Author |
Topic: Regular expression with examples |
|
Alex_Raj member offline |
|
posts: |
99 |
joined: |
05/16/2006 |
from: |
San Jose, CA |
|
|
|
|
|
Regular expression with examples |
A regular expression is a sequence of characters that define a pattern which is mainly used for: finding match -- for a given string, is there any match found for the specific pattern? validation/assertion -- for a given string, does the string fit the specific pattern?

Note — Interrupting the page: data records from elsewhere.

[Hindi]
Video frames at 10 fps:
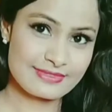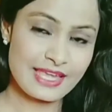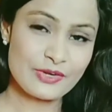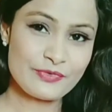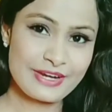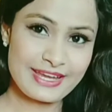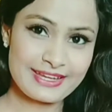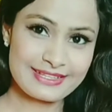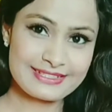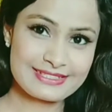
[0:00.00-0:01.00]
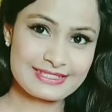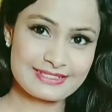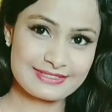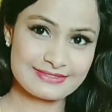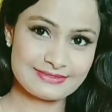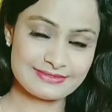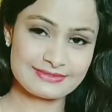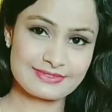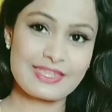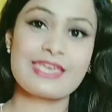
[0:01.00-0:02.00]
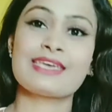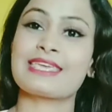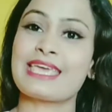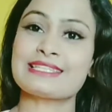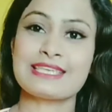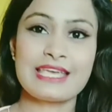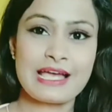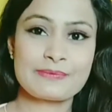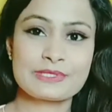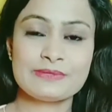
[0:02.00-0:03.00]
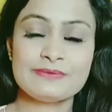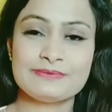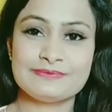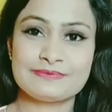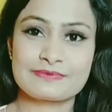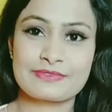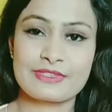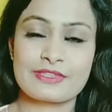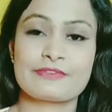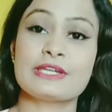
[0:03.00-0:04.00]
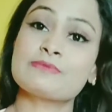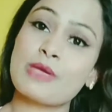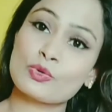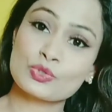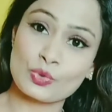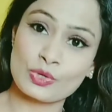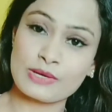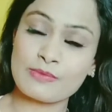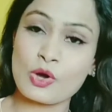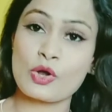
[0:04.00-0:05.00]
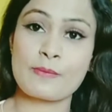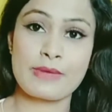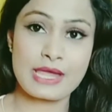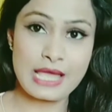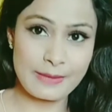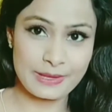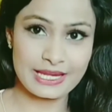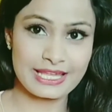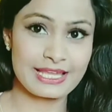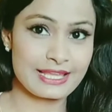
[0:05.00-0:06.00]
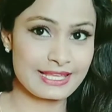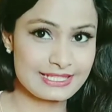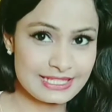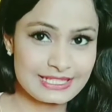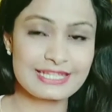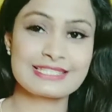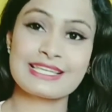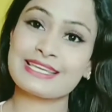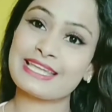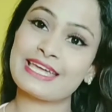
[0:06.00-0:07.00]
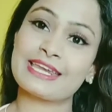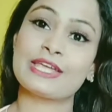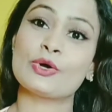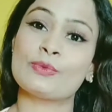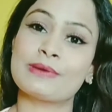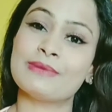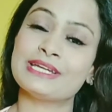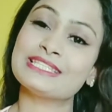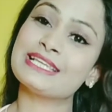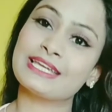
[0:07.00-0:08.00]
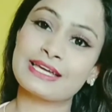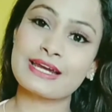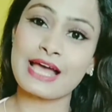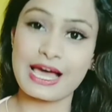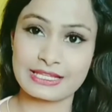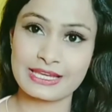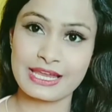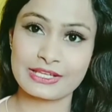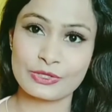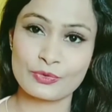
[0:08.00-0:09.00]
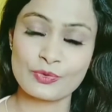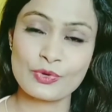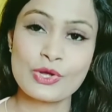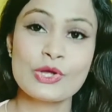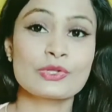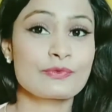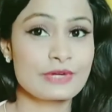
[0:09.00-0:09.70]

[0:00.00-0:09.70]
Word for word: हेलो फ्रेंड्स कैसे हैं आप सब फ्रेंड्स मैं हूँ सोनम और मैं आपके लिए इसी तरह से नए नए होम लेकर आती रहती हूँ तो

Example: Finding match -- the regular expression '[hc]at' matches 'cat' and 'hat' in string "The cat wears a hat."
String regex = "[hc]at";
String input = "The cat wears a hat.";
System.out.println("Regex: " + regex);
System.out.println("Input: " + input);
Pattern pattern = Pattern.compile(regex);
Matcher matcher = pattern.matcher(input);
boolean found = false;
while (matcher.find()) {
System.out.println("Found '" + matcher.group() +
"' from " + matcher.start() +
" to " + matcher.end());
found = true;
}
if(!found)
System.out.println("No match found!");
output:
Regex: [hc]at
Input: The cat wears a hat.
Found 'cat' from 4 to 7
Found 'hat' from 16 to 19
Example: Validation/assertion -- the input telephone number "415-555-1234" is good for the pattern '\d{3}-\d{3}-\d{4}'.

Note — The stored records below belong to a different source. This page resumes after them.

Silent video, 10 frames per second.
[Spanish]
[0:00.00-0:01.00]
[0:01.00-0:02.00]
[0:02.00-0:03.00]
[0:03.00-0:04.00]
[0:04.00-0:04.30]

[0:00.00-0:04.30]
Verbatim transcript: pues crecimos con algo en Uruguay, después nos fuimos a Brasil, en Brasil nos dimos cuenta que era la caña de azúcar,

String regex = "\\d{3}-\\d{3}-\\d{4}";
String input = "415-555-1234";
System.out.println("Regex: " + regex);
System.out.println("Input: " + input);
Pattern pattern = Pattern.compile(regex);
Matcher matcher = pattern.matcher(input);
if (matcher.matches()) {
System.out.println("Match!");
} else {
System.out.println("Does not match!");
}
output:
Regex: \d{3}-\d{3}-\d{4}
Input: 415-555-1234
Match!
|
|
|
|
|
|
|
Alex_Raj member offline |
|
posts: |
99 |
joined: |
05/16/2006 |
from: |
San Jose, CA |
|
|
|
|
|
Special characters in regular expression |
The following characters are metacharacters used in constructing regular expression. They must be escaped by '\' if they are used as their own literal characters.
Metacharacters
\ -- The backslash
[] -- Matches a single character that is contained within the brackets.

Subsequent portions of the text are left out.